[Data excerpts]
• • • • •
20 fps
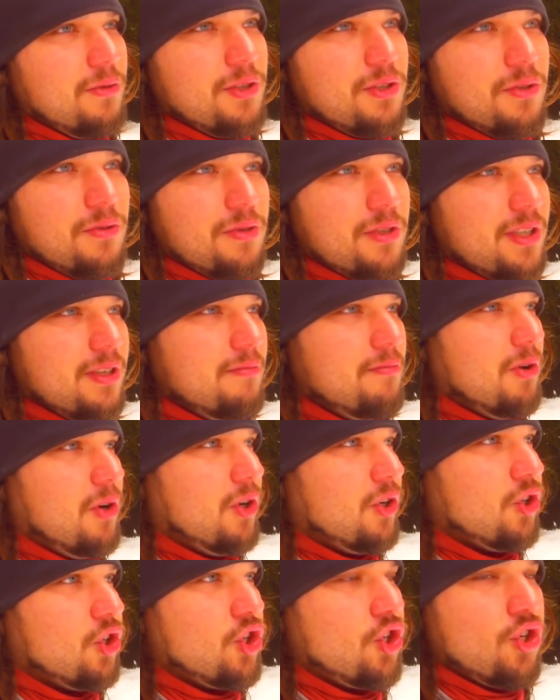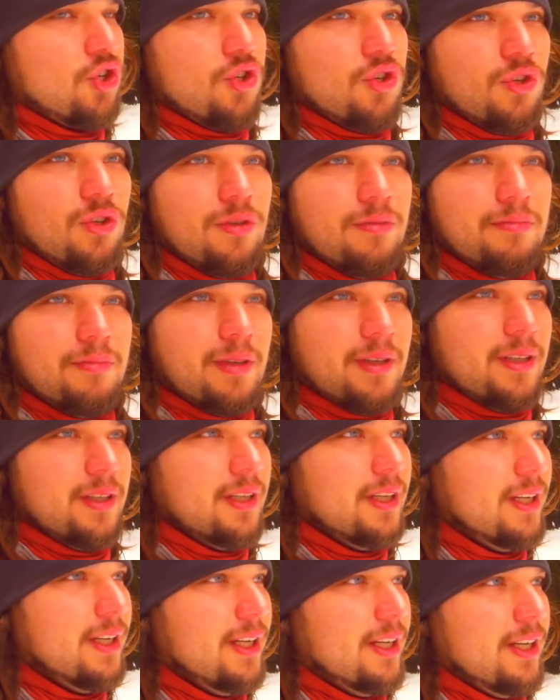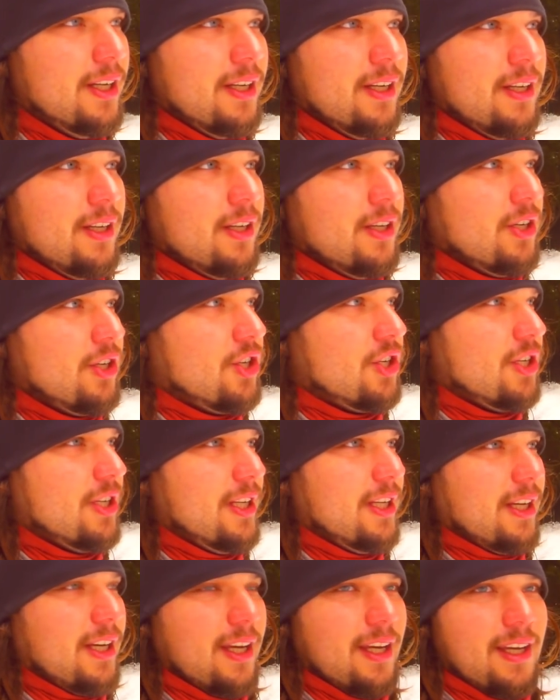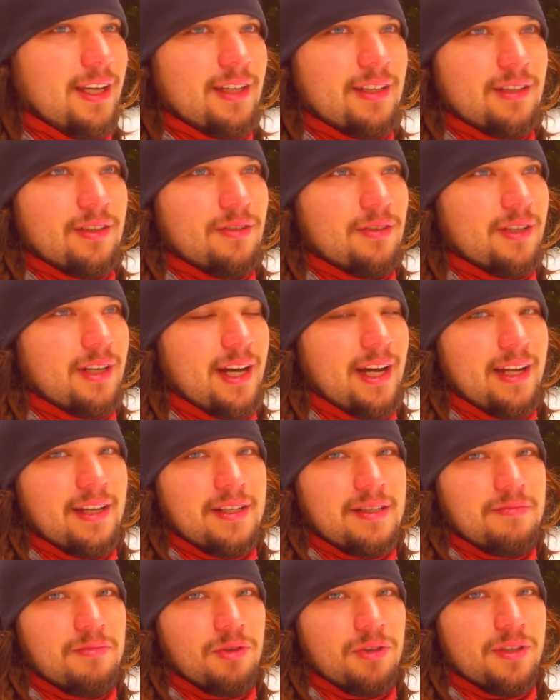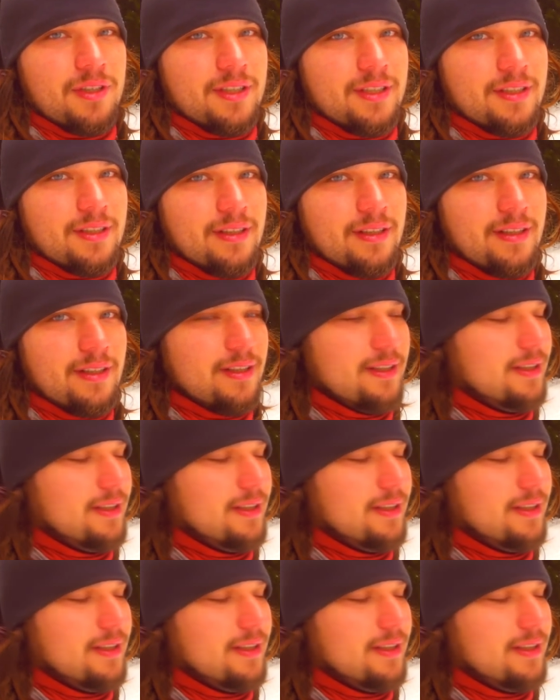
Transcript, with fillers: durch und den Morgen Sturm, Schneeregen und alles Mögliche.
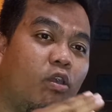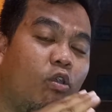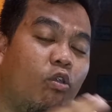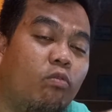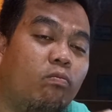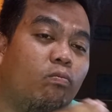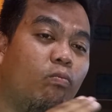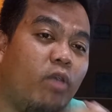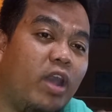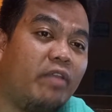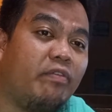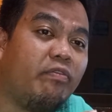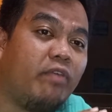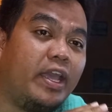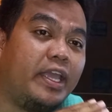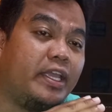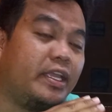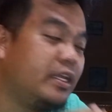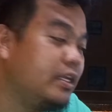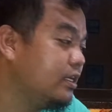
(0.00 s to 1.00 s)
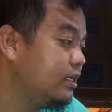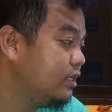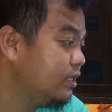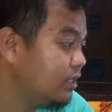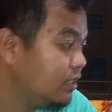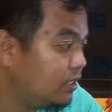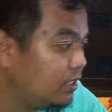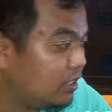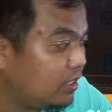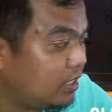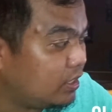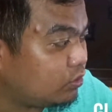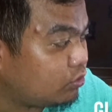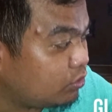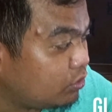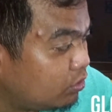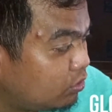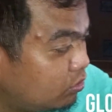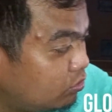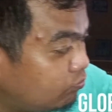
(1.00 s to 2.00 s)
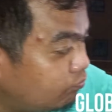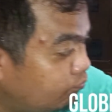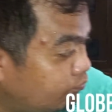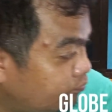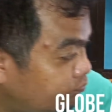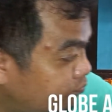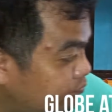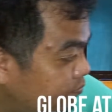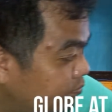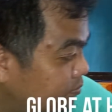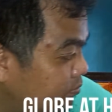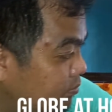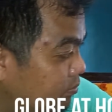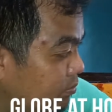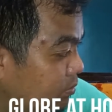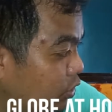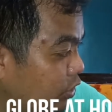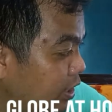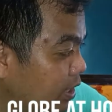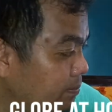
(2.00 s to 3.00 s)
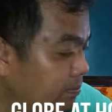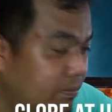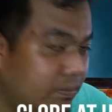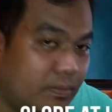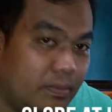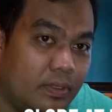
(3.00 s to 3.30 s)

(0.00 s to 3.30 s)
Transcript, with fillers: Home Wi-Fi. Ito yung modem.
• • • • •
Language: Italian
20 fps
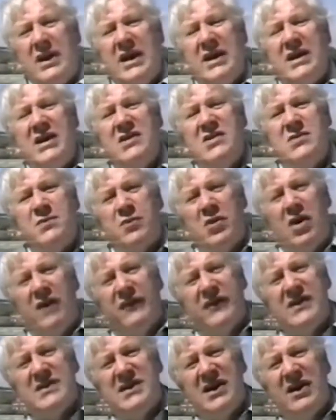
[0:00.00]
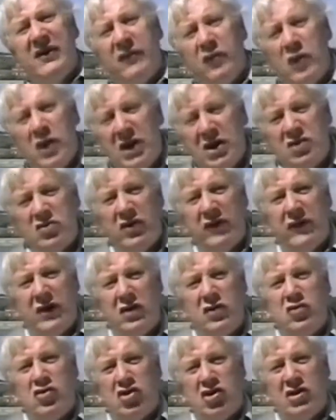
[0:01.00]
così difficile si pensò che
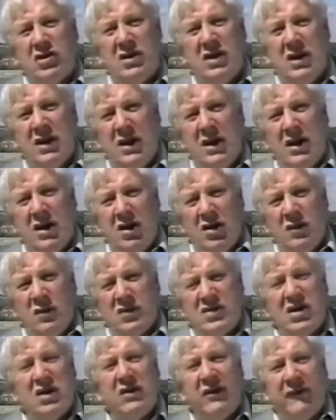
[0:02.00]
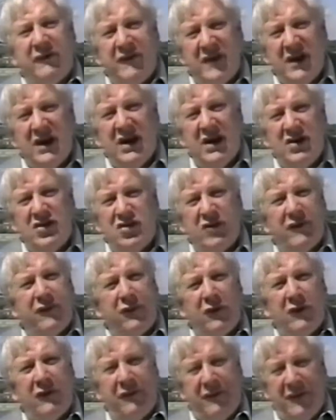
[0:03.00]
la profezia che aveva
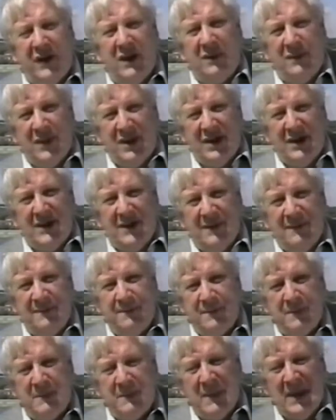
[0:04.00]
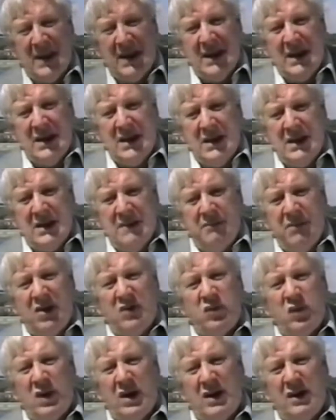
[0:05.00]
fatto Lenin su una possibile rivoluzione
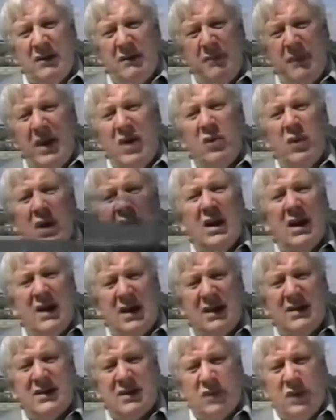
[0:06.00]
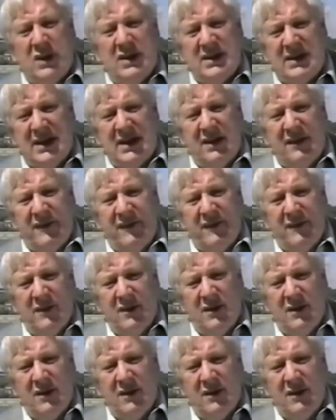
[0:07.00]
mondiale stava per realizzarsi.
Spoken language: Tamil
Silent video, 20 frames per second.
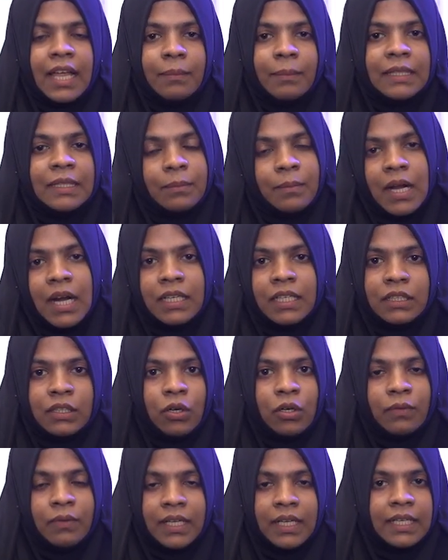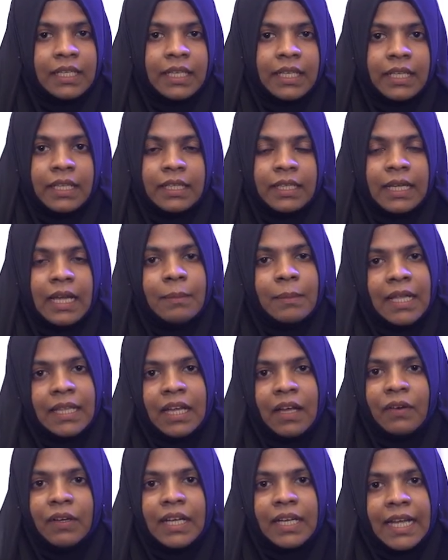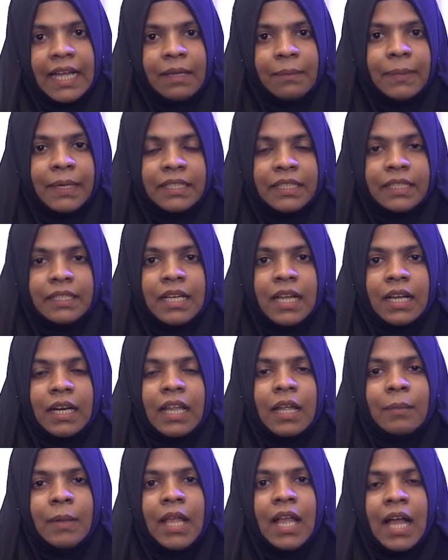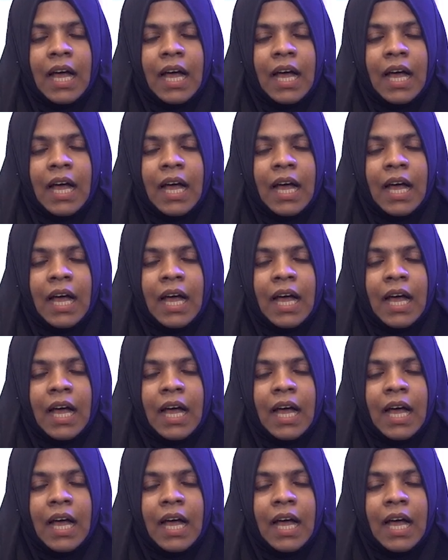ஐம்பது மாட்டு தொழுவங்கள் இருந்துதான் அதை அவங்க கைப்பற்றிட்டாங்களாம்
• • • • •
> Task instructions
Would you please return all lines of the data that include the word "with"?

> Answer area
Transcript, with fillers: durch und den Morgen Sturm, Schneeregen und alles Mögliche.
Transcript, with fillers: Home Wi-Fi. Ito yung modem.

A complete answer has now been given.